* **Task to complete**: All of the entries below should be printed exactly; the pictures are to be left out.

[Information supplied Boundary: Start]

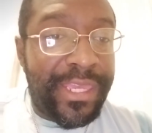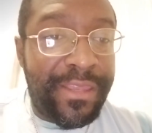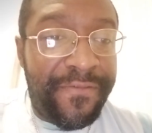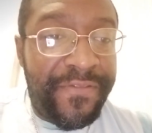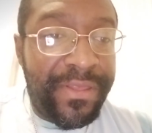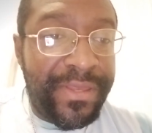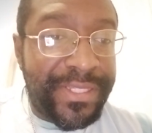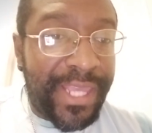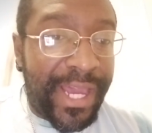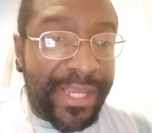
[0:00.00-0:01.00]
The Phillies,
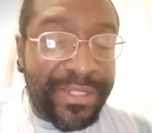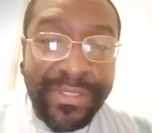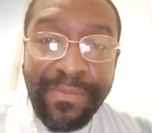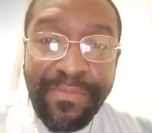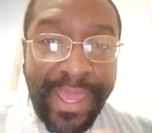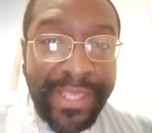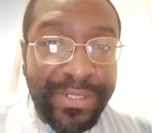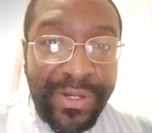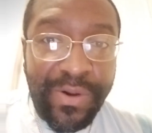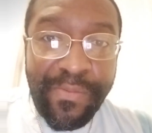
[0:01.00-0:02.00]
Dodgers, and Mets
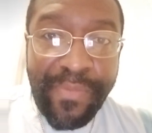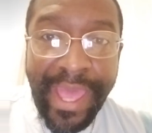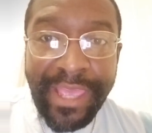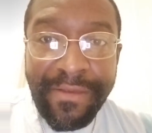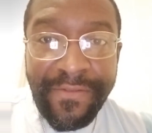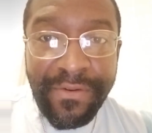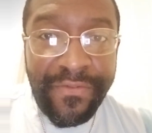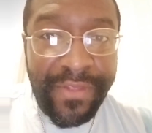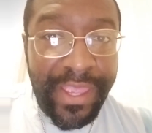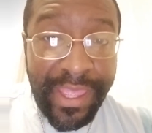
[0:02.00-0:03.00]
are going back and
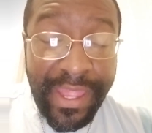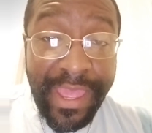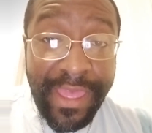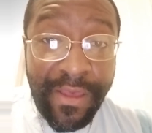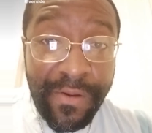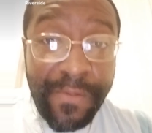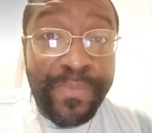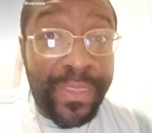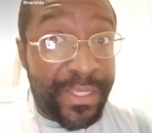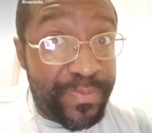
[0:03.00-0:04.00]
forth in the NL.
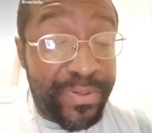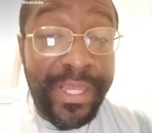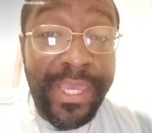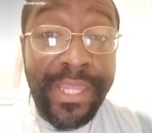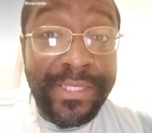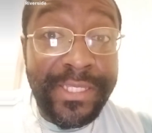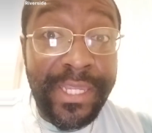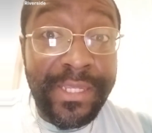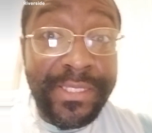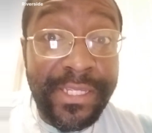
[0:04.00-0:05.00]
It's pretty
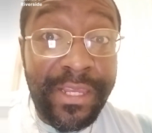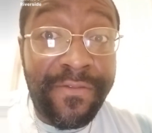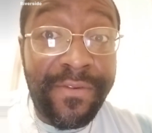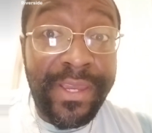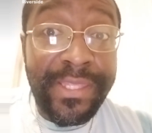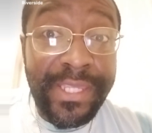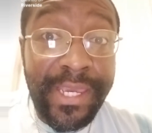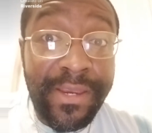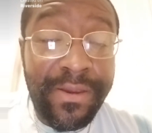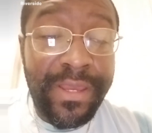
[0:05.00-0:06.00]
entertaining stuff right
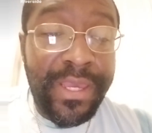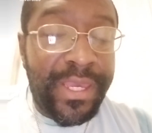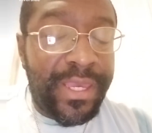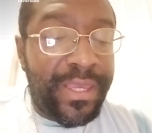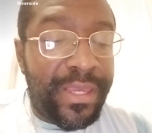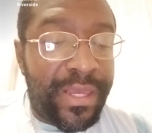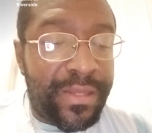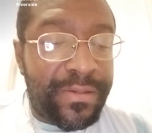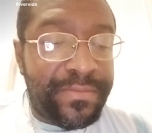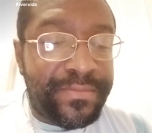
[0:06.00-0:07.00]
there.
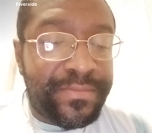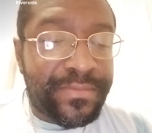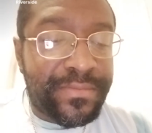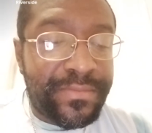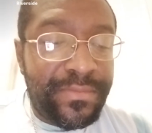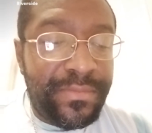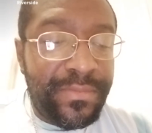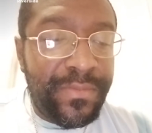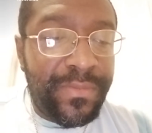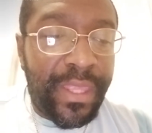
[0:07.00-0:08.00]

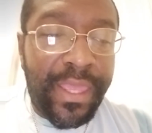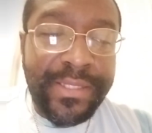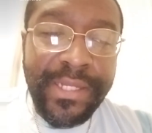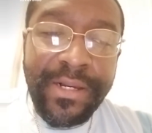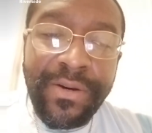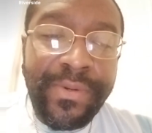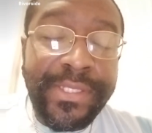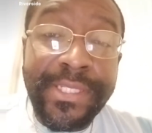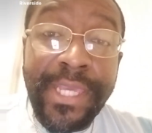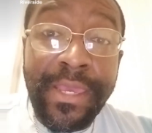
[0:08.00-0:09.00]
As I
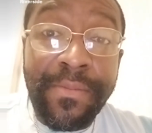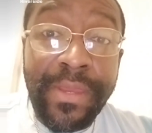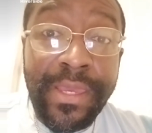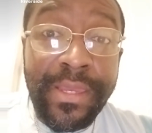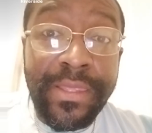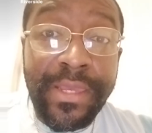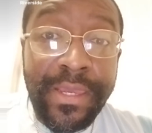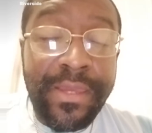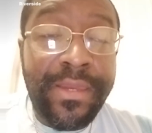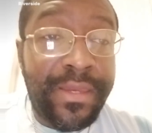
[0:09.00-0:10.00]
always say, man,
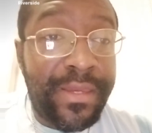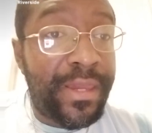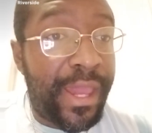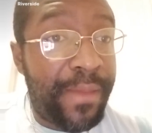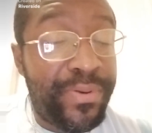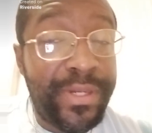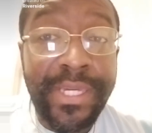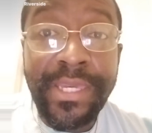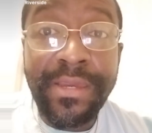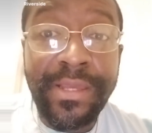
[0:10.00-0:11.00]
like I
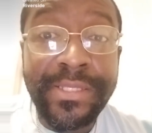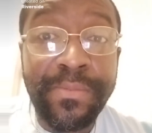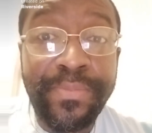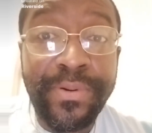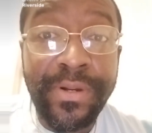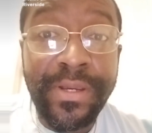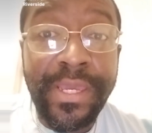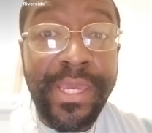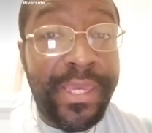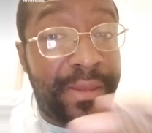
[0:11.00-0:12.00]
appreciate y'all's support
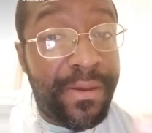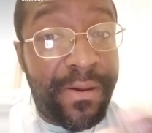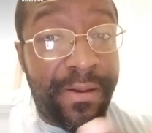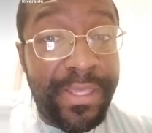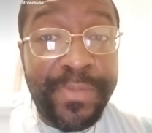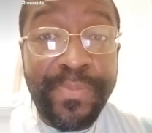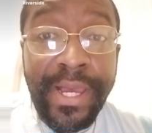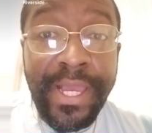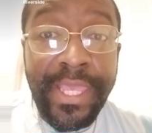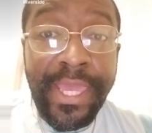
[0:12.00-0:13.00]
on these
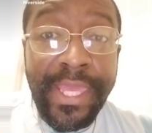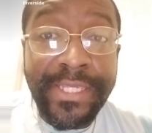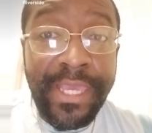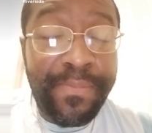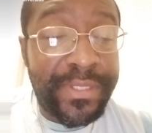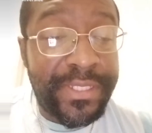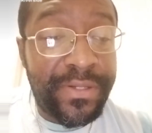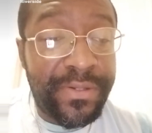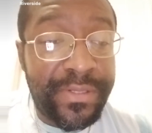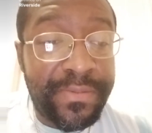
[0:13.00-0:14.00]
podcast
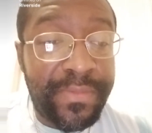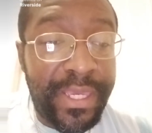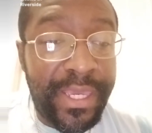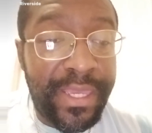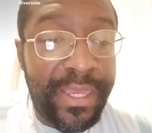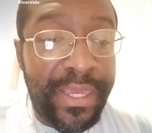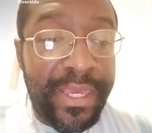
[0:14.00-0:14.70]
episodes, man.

[Information supplied Boundary: End]

* **Output of the task**:
[0:00.00-0:01.00]
The Phillies,
[0:01.00-0:02.00]
Dodgers, and Mets
[0:02.00-0:03.00]
are going back and
[0:03.00-0:04.00]
forth in the NL.
[0:04.00-0:05.00]
It's pretty
[0:05.00-0:06.00]
entertaining stuff right
[0:06.00-0:07.00]
there.
[0:07.00-0:08.00]

[0:08.00-0:09.00]
As I
[0:09.00-0:10.00]
always say, man,
[0:10.00-0:11.00]
like I
[0:11.00-0:12.00]
appreciate y'all's support
[0:12.00-0:13.00]
on these
[0:13.00-0:14.00]
podcast
[0:14.00-0:14.70]
episodes, man.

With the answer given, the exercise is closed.